Well it would make sense for someone to say that about gays, maybe because we are not all gay and can't relate to it....hello...

Edited by circlesinfinity
Posted (edited)
I still don't believe that another race can share a culture...maybe be celebratory of it and highly appreciate it but like I said they would never understand it to its fullest extent.

 

Okay well...I stand by what I said, lol.

 

The simplest example is adoption.

 

If an Italian-American family adopts an Asian baby, then that child will be raised just like an Italian American, with all the trimmings. How does that make him any different from his brother who has white skin?

 

Anyway, I'm not going to try and convince you of anything, there's no point. But I wouldn't say what you said out in public.

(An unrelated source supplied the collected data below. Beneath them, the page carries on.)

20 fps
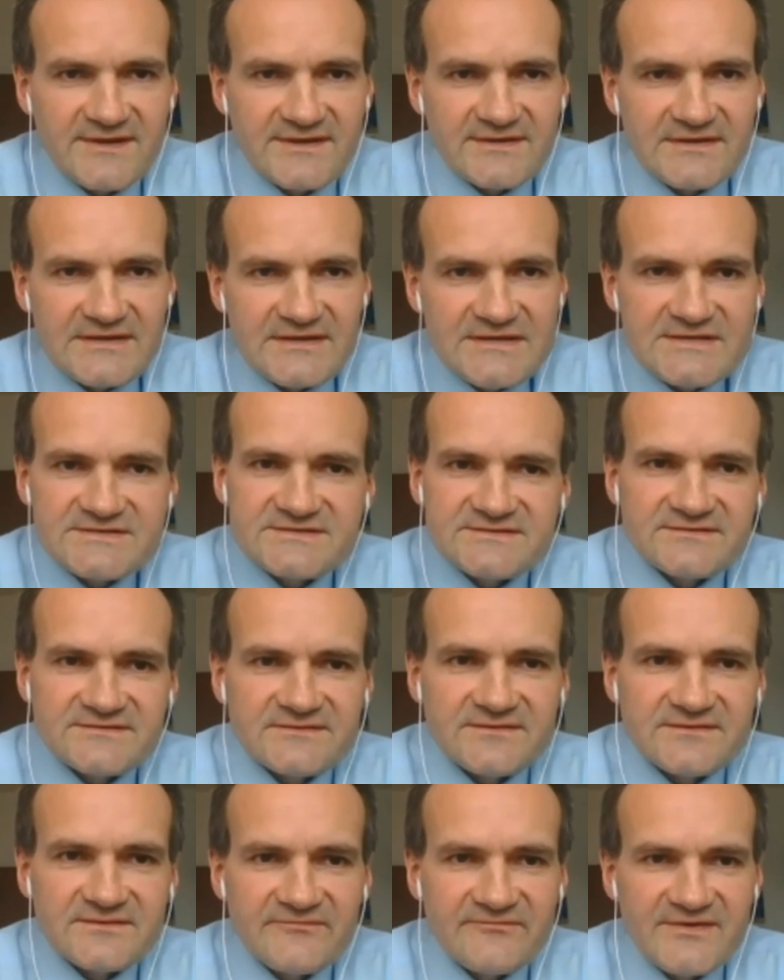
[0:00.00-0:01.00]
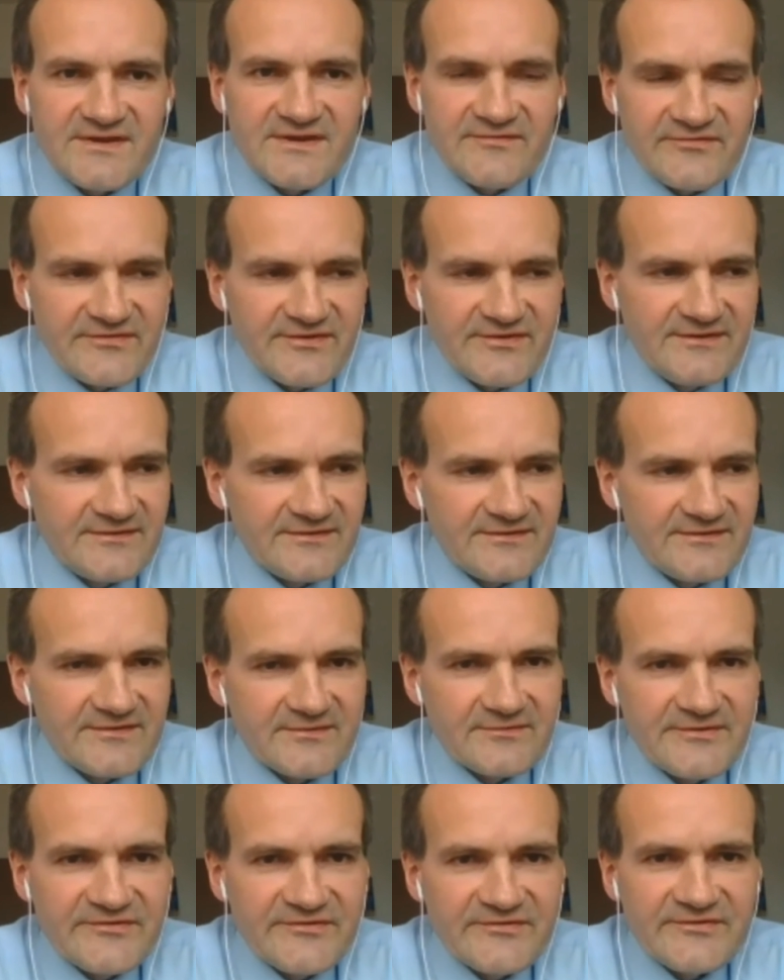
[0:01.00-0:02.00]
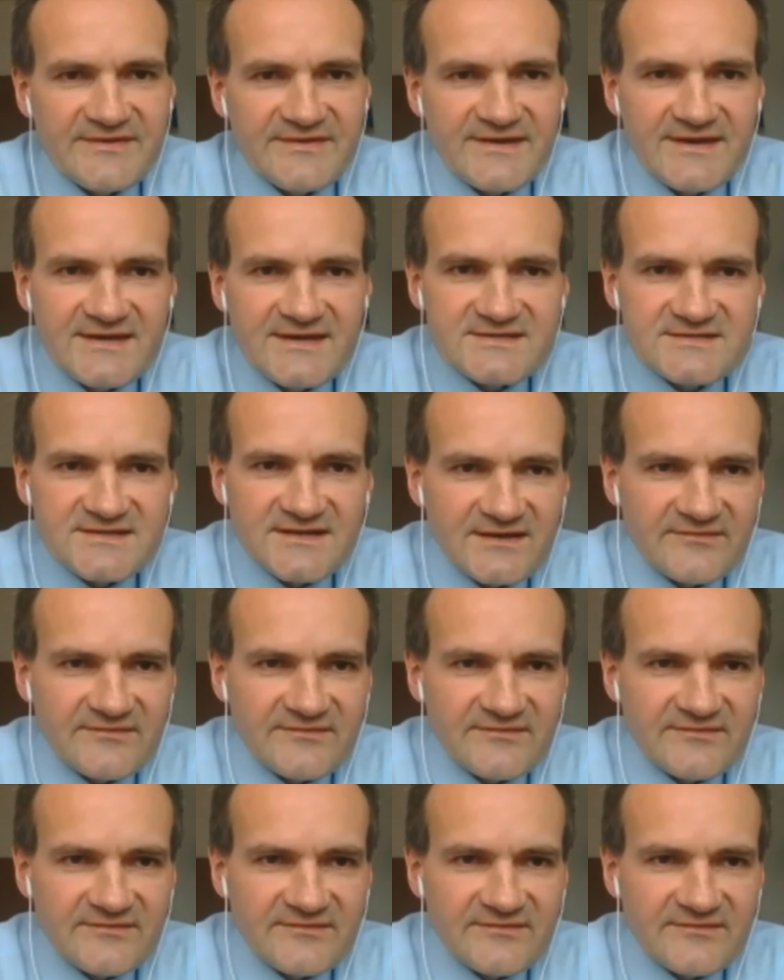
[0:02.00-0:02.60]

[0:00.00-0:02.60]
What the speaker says: At least we have seen in the recent days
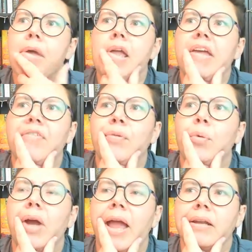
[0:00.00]
if it
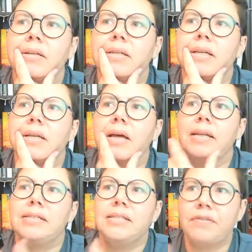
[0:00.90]
were handled in a
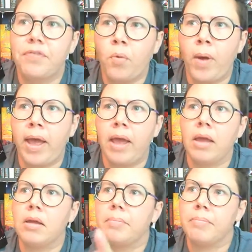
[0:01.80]
different
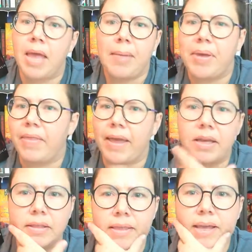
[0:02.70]
way, maybe they
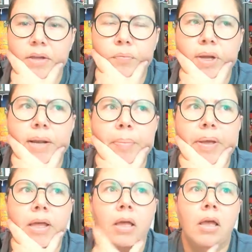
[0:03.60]
they could read it.
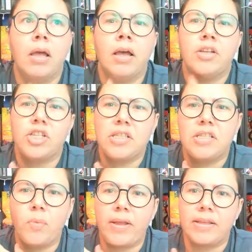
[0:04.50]
But just
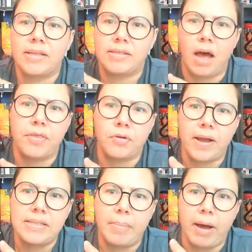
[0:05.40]
the way that this author
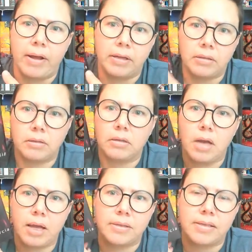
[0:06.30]
writes about it,
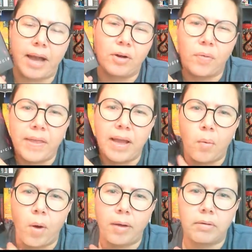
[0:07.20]
it I don't think I
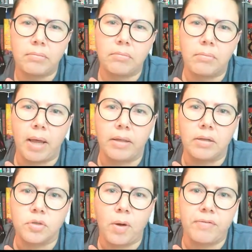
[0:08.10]
want my
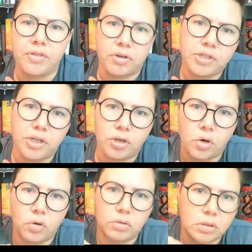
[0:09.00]
little 12 and 13
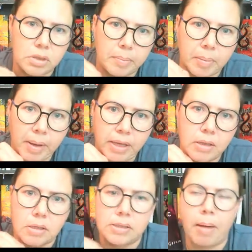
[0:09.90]
year olds to be
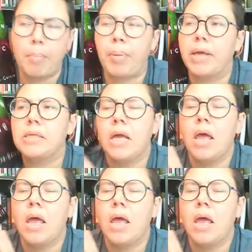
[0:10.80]
picking this up. But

Edited by JuneJulySeptember
Posted

Well culture and race aren't always the same thing. For me I'm a European Canadian. I was born here, and one my parents was born in Canada. But still I have 3 grandparents (and 1 parent) who were born outside this country.

 

 

So I'm not sure how much different culturally I would be than anyone else born or raised in this country, even if they had a different heritage.

 

 

I'm married to a white woman, although from a completely different part of Europe. But I have lots of friends of different races, and I don't find their interests and lifestyle to be any different than mine.

 

 

We all have our preferences, and I get that, but for me, I don't have any preferences for women regarding race physically, and the fact that I'm not married to someone of a different race, is more coincidence than anything IMO.

 

 

Don't get me wrong, culture can play a huge difference, but I think you're assuming wrong, if you assume most people in your country of a different race are all that different culturally to you.

Posted

OP, I don't see what the issue really is here ....you like dating ppl of your own culture/race, so the answer is obvs to date ppl of your own culture/race, right? I doubt anyone will condemn you for that, assuming you're not a member of a hate group and don't go around preaching racial 'purity' etc.

 

Or are you trying to make some larger point?

  • Like 4
Posted

I always found it amusing when a woman would say in her online dating profile "I'm not racist, but I will only date my own race". Um, newsflash sweetie, excluding someone from something based on race is racism.

Posted

It takes courage to state your traditional personal preferences in today's brainwashed, politically correct, mob phycology, country.

 

I have friends of all races, I'm a guy and have endeavored to score with women of all races (heck, when I was a teen I'd of done half the female creatures I saw on star trek type shows). But for serious relationships I stay within my race.

 

I don't feel anyone should be labeled a racist for not being attracted to other races.